◆ DIRECTIONS: Pictures stay out; everything else in the entries below is to be duplicated exactly.
****************************************
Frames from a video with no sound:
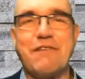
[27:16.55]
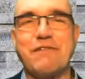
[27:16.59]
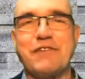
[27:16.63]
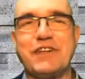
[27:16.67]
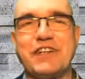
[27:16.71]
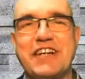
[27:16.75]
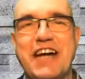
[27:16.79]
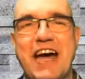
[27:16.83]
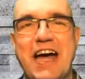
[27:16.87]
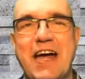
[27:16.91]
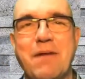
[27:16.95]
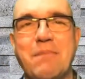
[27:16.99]

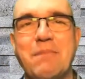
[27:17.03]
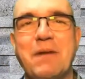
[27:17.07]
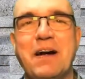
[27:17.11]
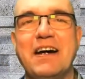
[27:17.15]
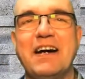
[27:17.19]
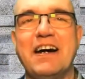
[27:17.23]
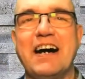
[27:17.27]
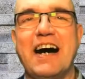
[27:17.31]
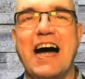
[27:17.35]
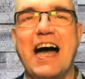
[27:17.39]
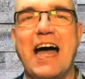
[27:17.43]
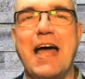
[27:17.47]
Every time
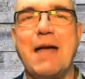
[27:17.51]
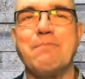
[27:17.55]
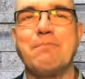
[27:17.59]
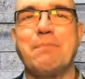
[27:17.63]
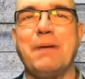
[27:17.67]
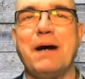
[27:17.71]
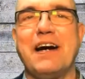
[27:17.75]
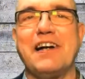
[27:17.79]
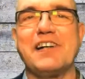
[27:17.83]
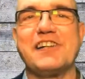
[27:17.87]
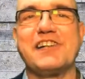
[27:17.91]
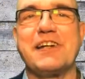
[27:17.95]
I'm
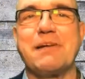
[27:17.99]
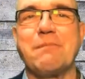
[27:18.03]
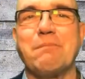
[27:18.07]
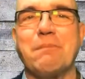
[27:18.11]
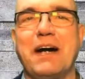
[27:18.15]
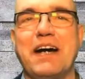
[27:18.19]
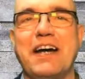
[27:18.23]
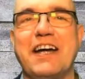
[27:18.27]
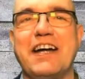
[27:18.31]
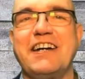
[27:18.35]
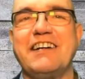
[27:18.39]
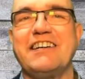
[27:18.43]
passing
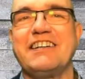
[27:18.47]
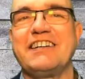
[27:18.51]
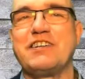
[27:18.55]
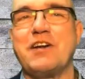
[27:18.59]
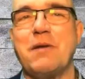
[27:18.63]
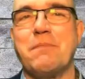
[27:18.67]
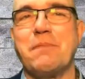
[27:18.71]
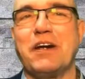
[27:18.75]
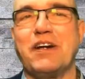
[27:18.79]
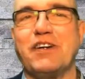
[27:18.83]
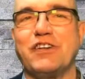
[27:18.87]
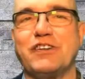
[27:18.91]
by and
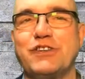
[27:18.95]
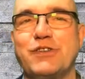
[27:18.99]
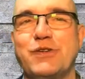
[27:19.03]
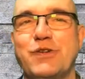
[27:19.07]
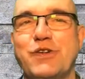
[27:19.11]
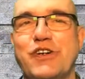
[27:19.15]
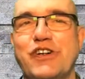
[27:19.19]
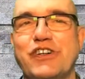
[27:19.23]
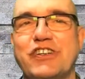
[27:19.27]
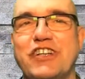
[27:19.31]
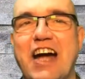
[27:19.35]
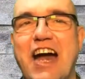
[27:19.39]
come along
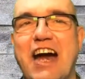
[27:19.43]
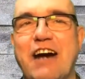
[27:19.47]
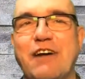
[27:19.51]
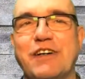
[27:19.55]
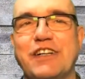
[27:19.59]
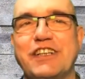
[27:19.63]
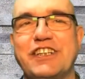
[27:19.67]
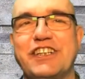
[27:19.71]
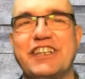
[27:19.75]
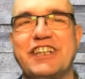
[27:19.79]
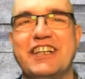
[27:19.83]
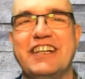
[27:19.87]
to your
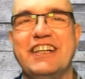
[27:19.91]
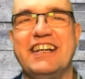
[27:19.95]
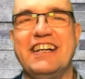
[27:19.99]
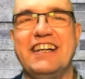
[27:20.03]
garage,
****************************************
◆ SOLUTION TO THIS PROBLEM:
Frames from a video with no sound:
[27:16.55]
[27:16.59]
[27:16.63]
[27:16.67]
[27:16.71]
[27:16.75]
[27:16.79]
[27:16.83]
[27:16.87]
[27:16.91]
[27:16.95]
[27:16.99]

[27:17.03]
[27:17.07]
[27:17.11]
[27:17.15]
[27:17.19]
[27:17.23]
[27:17.27]
[27:17.31]
[27:17.35]
[27:17.39]
[27:17.43]
[27:17.47]
Every time
[27:17.51]
[27:17.55]
[27:17.59]
[27:17.63]
[27:17.67]
[27:17.71]
[27:17.75]
[27:17.79]
[27:17.83]
[27:17.87]
[27:17.91]
[27:17.95]
I'm
[27:17.99]
[27:18.03]
[27:18.07]
[27:18.11]
[27:18.15]
[27:18.19]
[27:18.23]
[27:18.27]
[27:18.31]
[27:18.35]
[27:18.39]
[27:18.43]
passing
[27:18.47]
[27:18.51]
[27:18.55]
[27:18.59]
[27:18.63]
[27:18.67]
[27:18.71]
[27:18.75]
[27:18.79]
[27:18.83]
[27:18.87]
[27:18.91]
by and
[27:18.95]
[27:18.99]
[27:19.03]
[27:19.07]
[27:19.11]
[27:19.15]
[27:19.19]
[27:19.23]
[27:19.27]
[27:19.31]
[27:19.35]
[27:19.39]
come along
[27:19.43]
[27:19.47]
[27:19.51]
[27:19.55]
[27:19.59]
[27:19.63]
[27:19.67]
[27:19.71]
[27:19.75]
[27:19.79]
[27:19.83]
[27:19.87]
to your
[27:19.91]
[27:19.95]
[27:19.99]
[27:20.03]
garage,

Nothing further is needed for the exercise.